## Exercise
Reproduce verbatim the line containing "(517.50 s to 518.40 s)" and every line that follows it through the end of the entries below, omitting all pictures.

*** Available data Section Begins ***

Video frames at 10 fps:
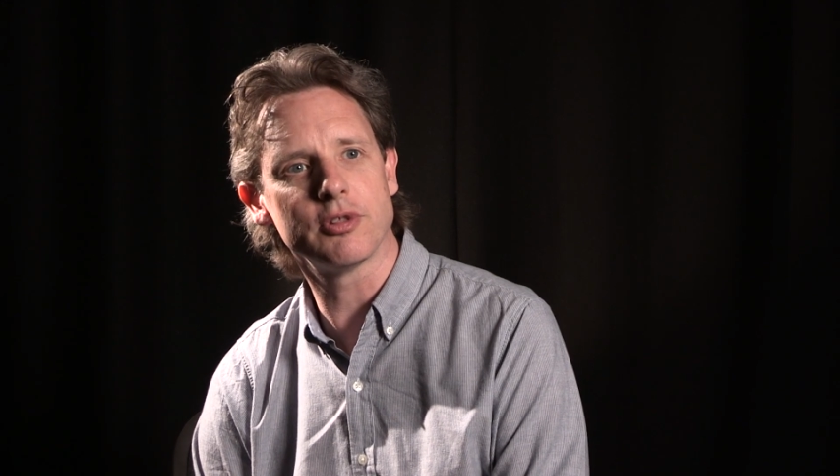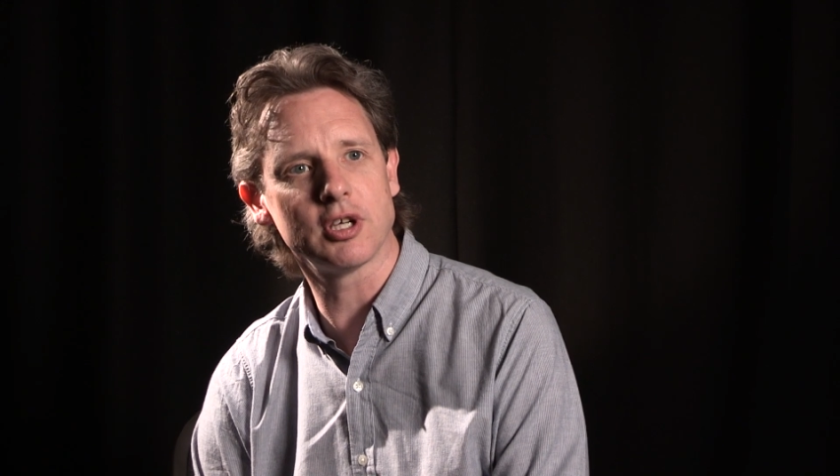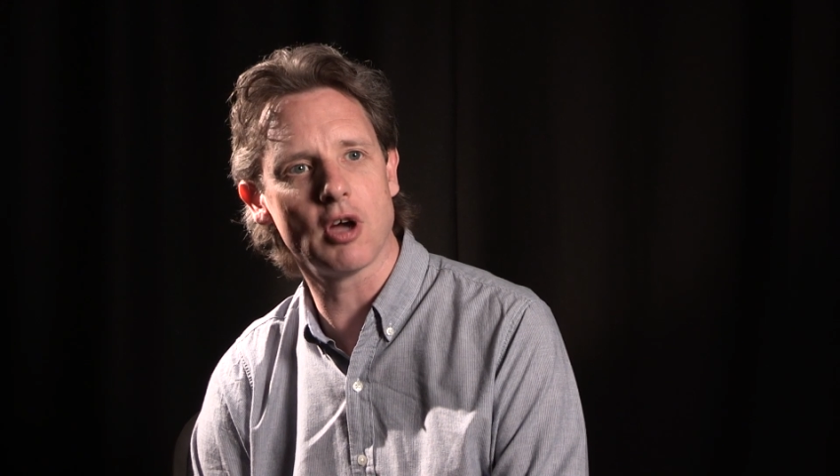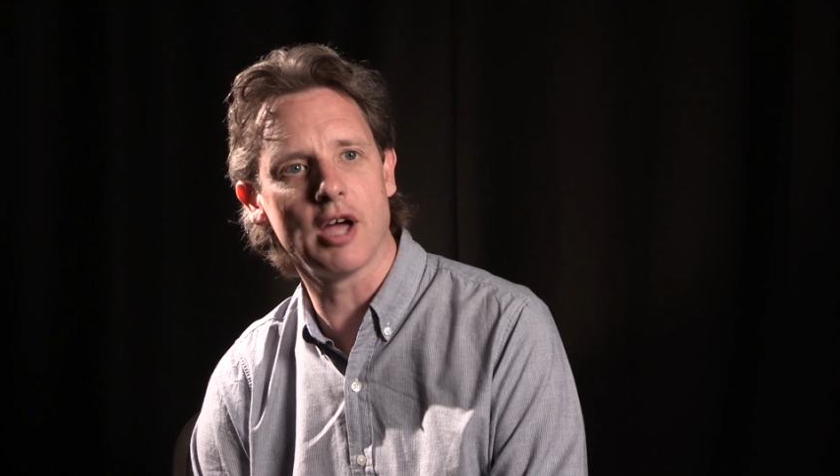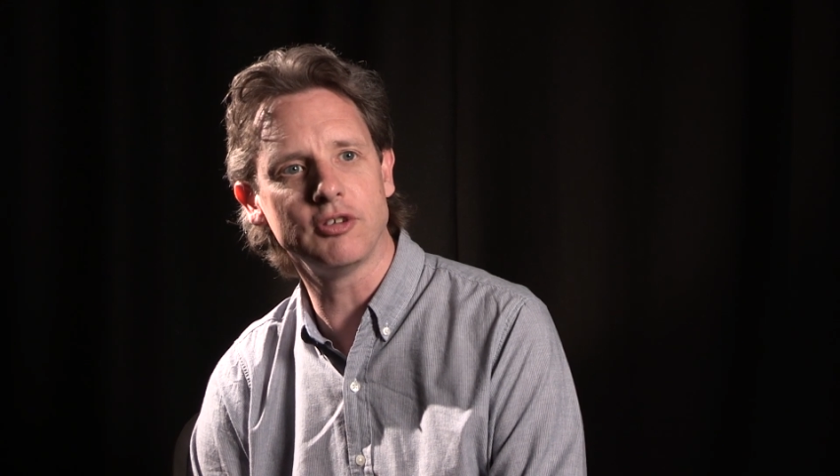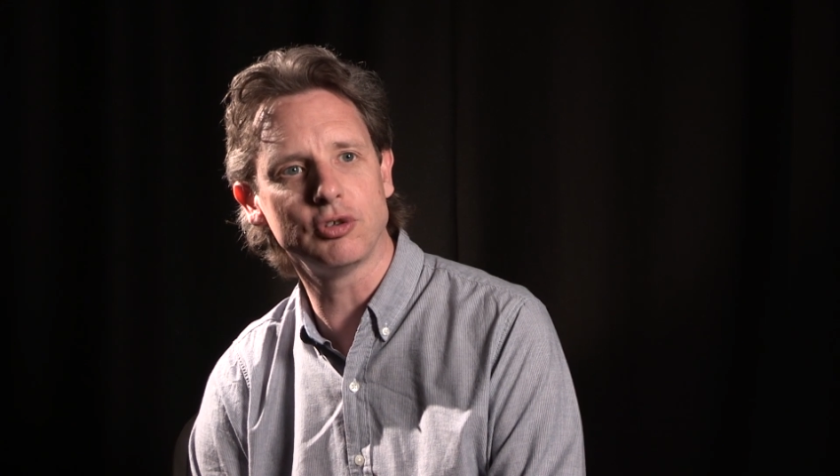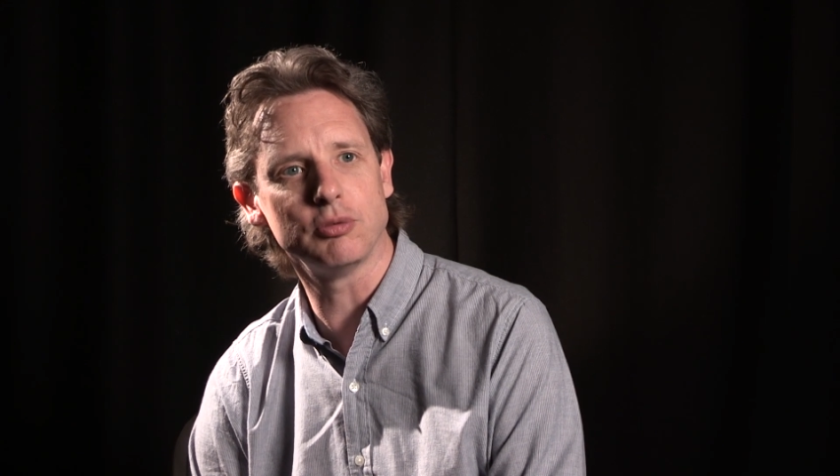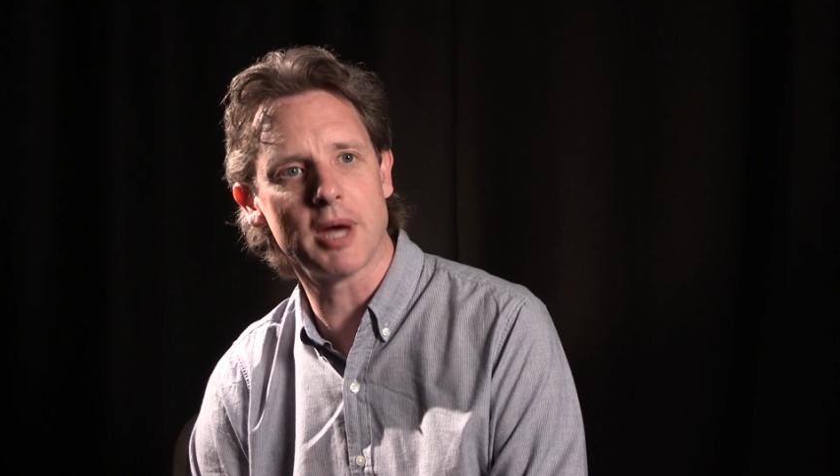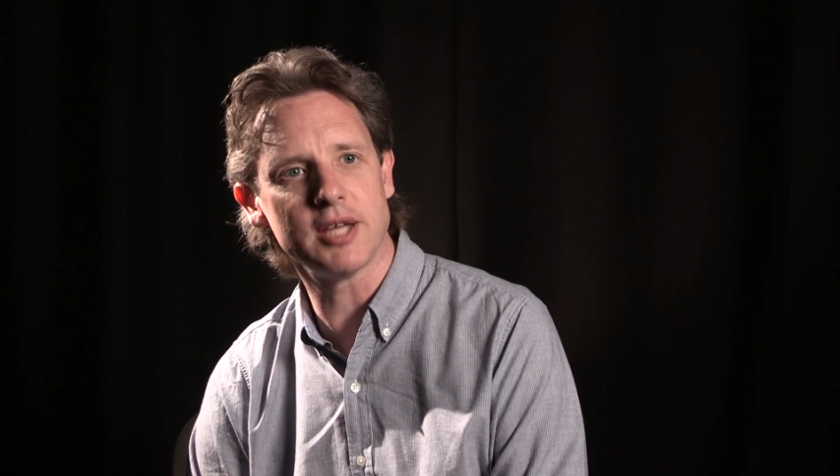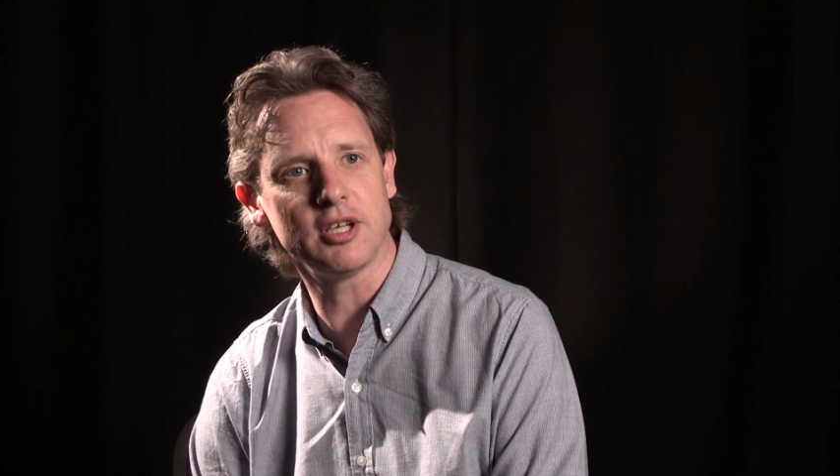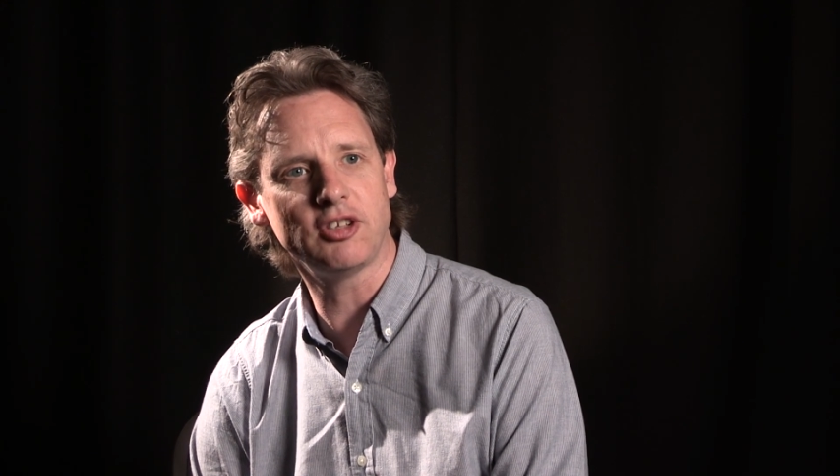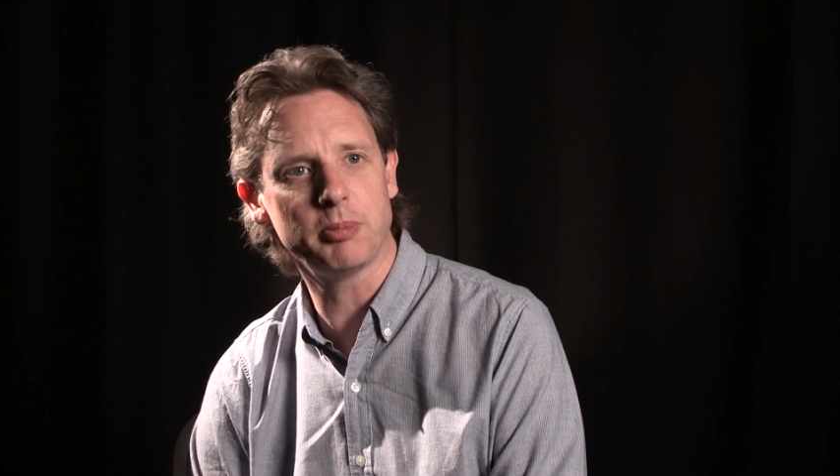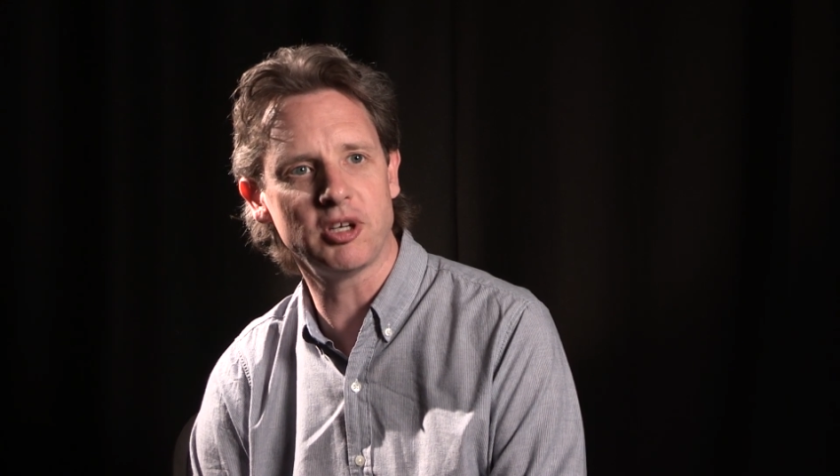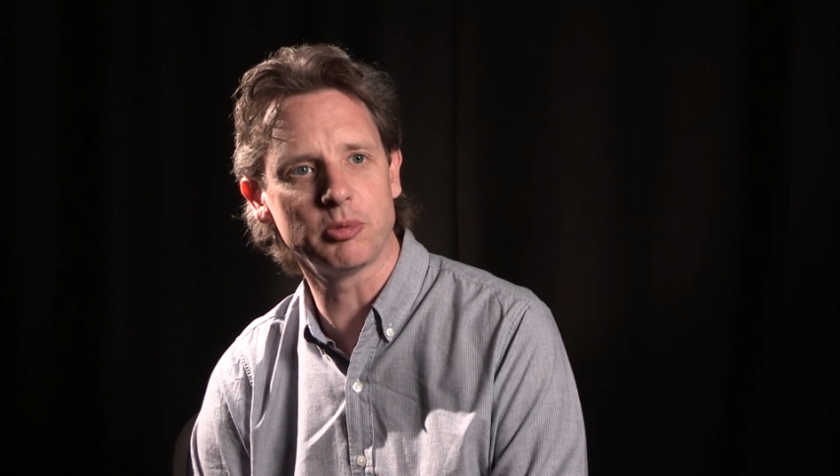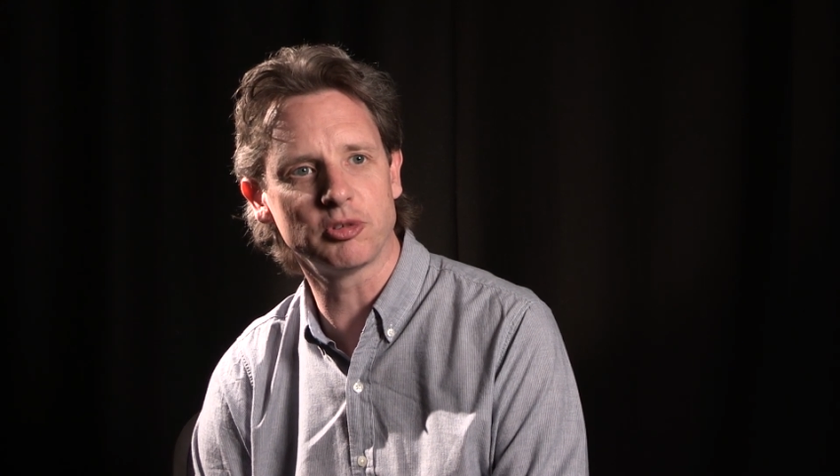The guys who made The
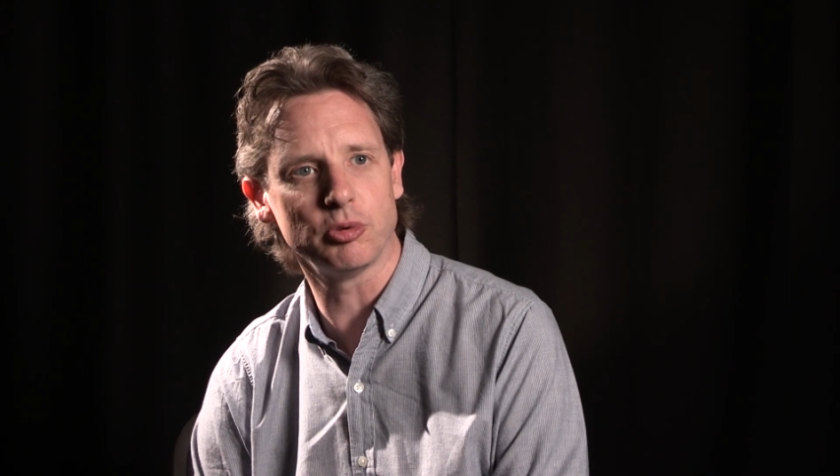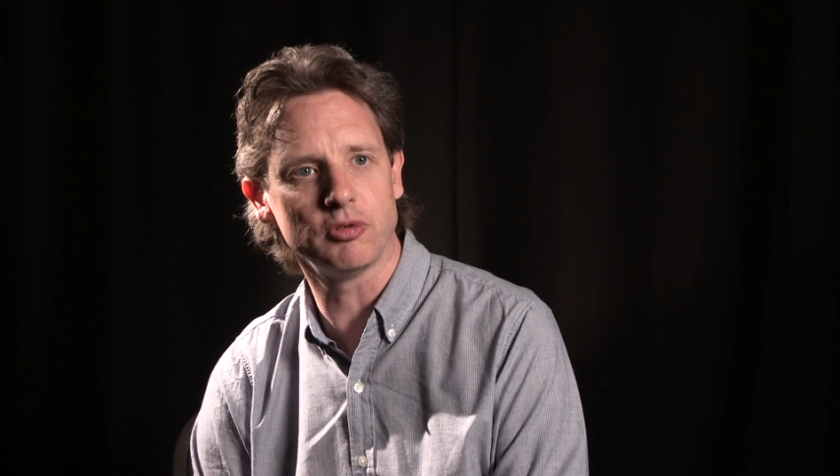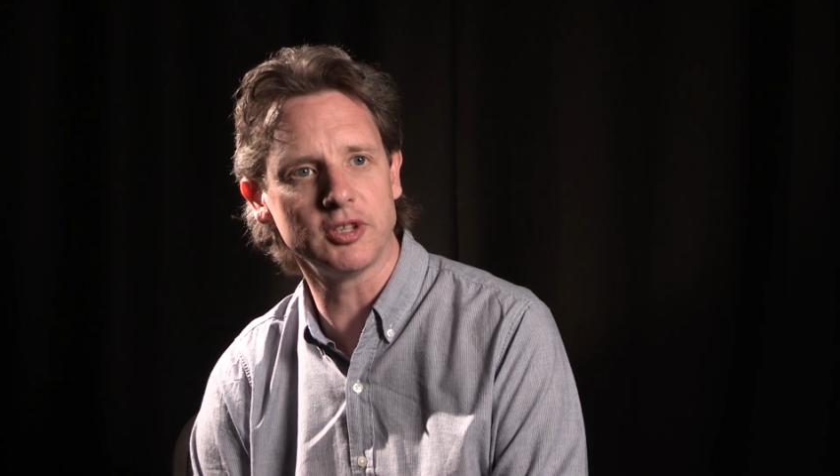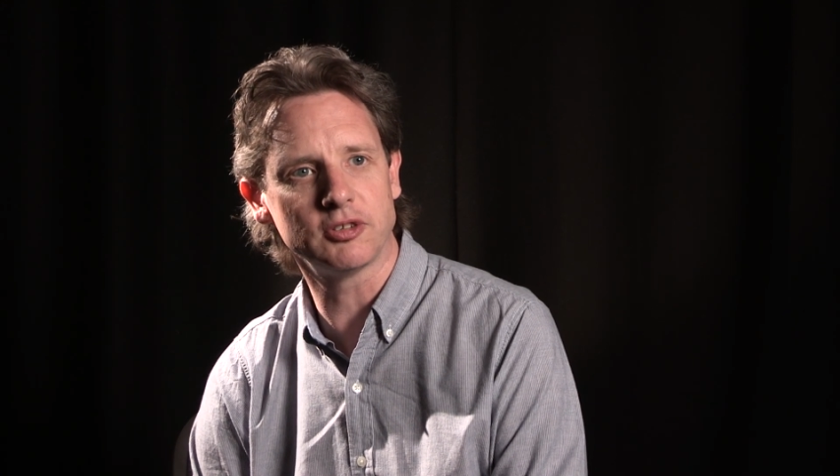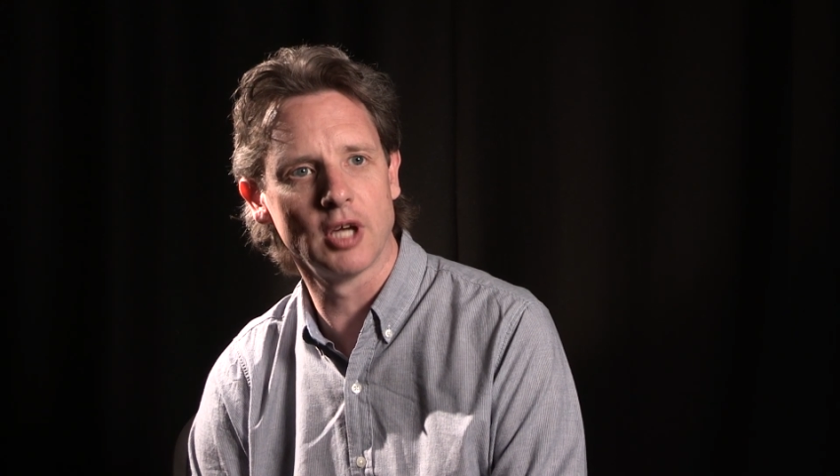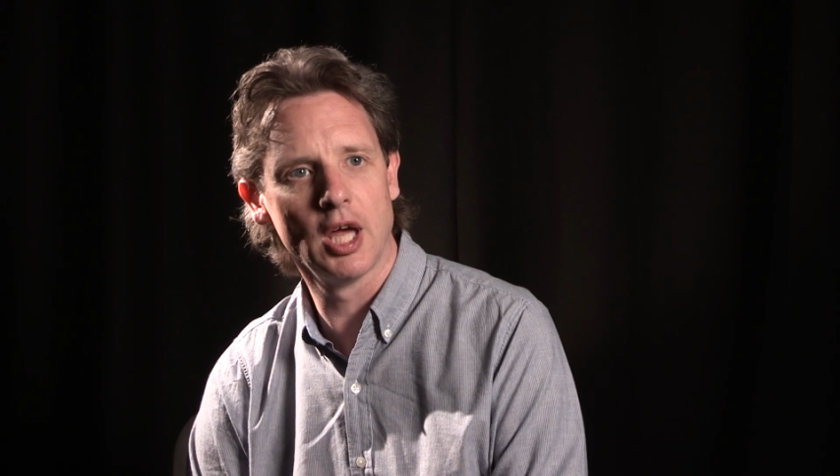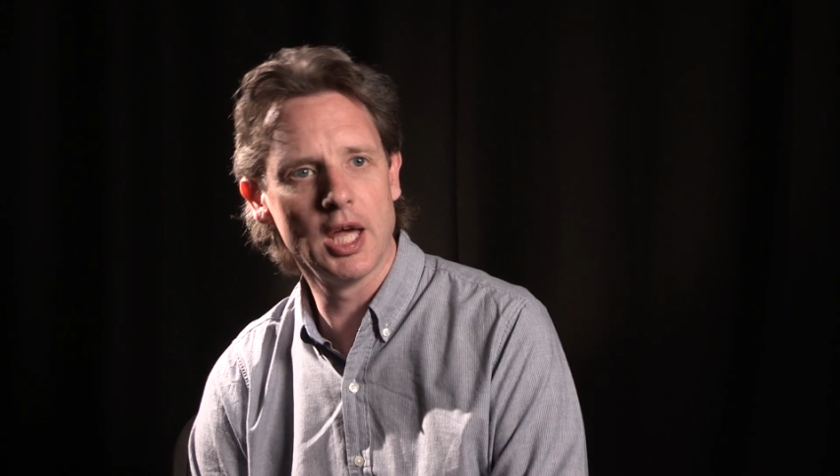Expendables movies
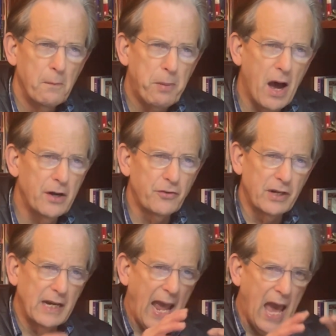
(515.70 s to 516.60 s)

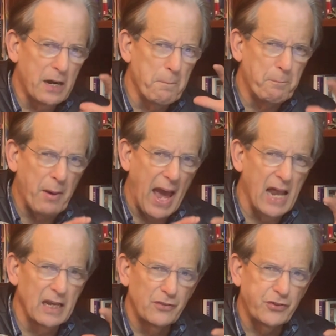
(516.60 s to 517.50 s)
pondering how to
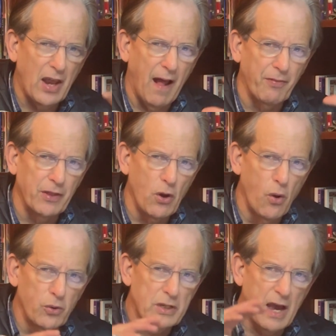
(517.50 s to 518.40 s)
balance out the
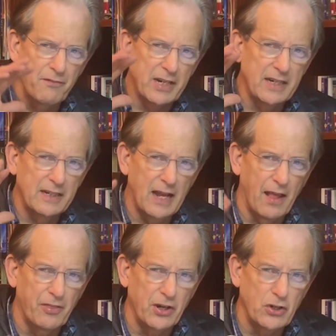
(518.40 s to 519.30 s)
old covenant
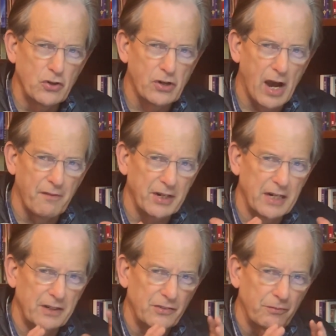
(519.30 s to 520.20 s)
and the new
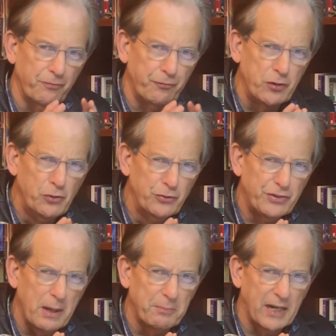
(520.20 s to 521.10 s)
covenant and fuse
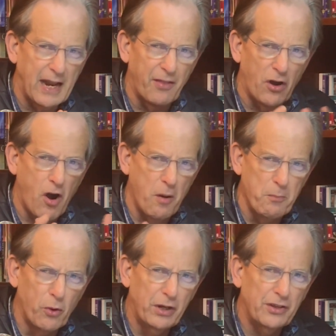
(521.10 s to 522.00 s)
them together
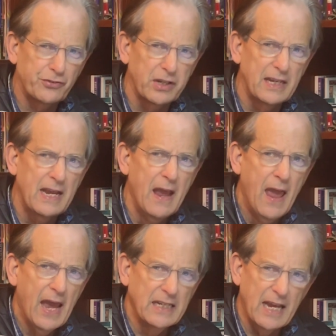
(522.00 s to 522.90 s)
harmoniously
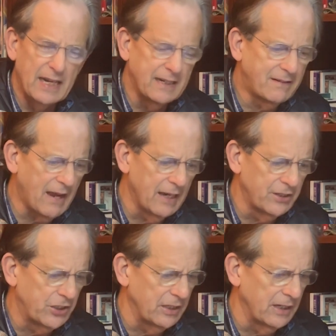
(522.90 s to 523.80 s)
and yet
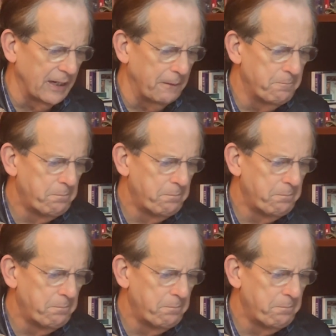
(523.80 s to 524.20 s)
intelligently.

*** Available data Section Ends ***

## Solution for this problem
(517.50 s to 518.40 s)
balance out the
(518.40 s to 519.30 s)
old covenant
(519.30 s to 520.20 s)
and the new
(520.20 s to 521.10 s)
covenant and fuse
(521.10 s to 522.00 s)
them together
(522.00 s to 522.90 s)
harmoniously
(522.90 s to 523.80 s)
and yet
(523.80 s to 524.20 s)
intelligently.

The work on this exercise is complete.